Problem description. Among the entries below, one line contains "(0.00 s to 1.00 s)" and another contains "(10.00 s to 10.45 s)". Transcribe those two lines and every line between them, exactly.

● ● ● ● ●

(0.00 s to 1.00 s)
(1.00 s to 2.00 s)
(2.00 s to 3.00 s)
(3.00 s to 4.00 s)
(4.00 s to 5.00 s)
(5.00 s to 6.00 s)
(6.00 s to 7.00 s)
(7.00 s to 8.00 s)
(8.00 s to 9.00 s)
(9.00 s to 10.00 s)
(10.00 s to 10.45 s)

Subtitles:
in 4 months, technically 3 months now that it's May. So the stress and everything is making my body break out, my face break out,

● ● ● ● ●

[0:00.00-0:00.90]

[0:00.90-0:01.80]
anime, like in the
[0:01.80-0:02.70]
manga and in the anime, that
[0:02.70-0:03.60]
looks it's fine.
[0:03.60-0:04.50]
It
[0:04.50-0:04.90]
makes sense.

● ● ● ● ●

Exercise result.
(0.00 s to 1.00 s)
(1.00 s to 2.00 s)
(2.00 s to 3.00 s)
(3.00 s to 4.00 s)
(4.00 s to 5.00 s)
(5.00 s to 6.00 s)
(6.00 s to 7.00 s)
(7.00 s to 8.00 s)
(8.00 s to 9.00 s)
(9.00 s to 10.00 s)
(10.00 s to 10.45 s)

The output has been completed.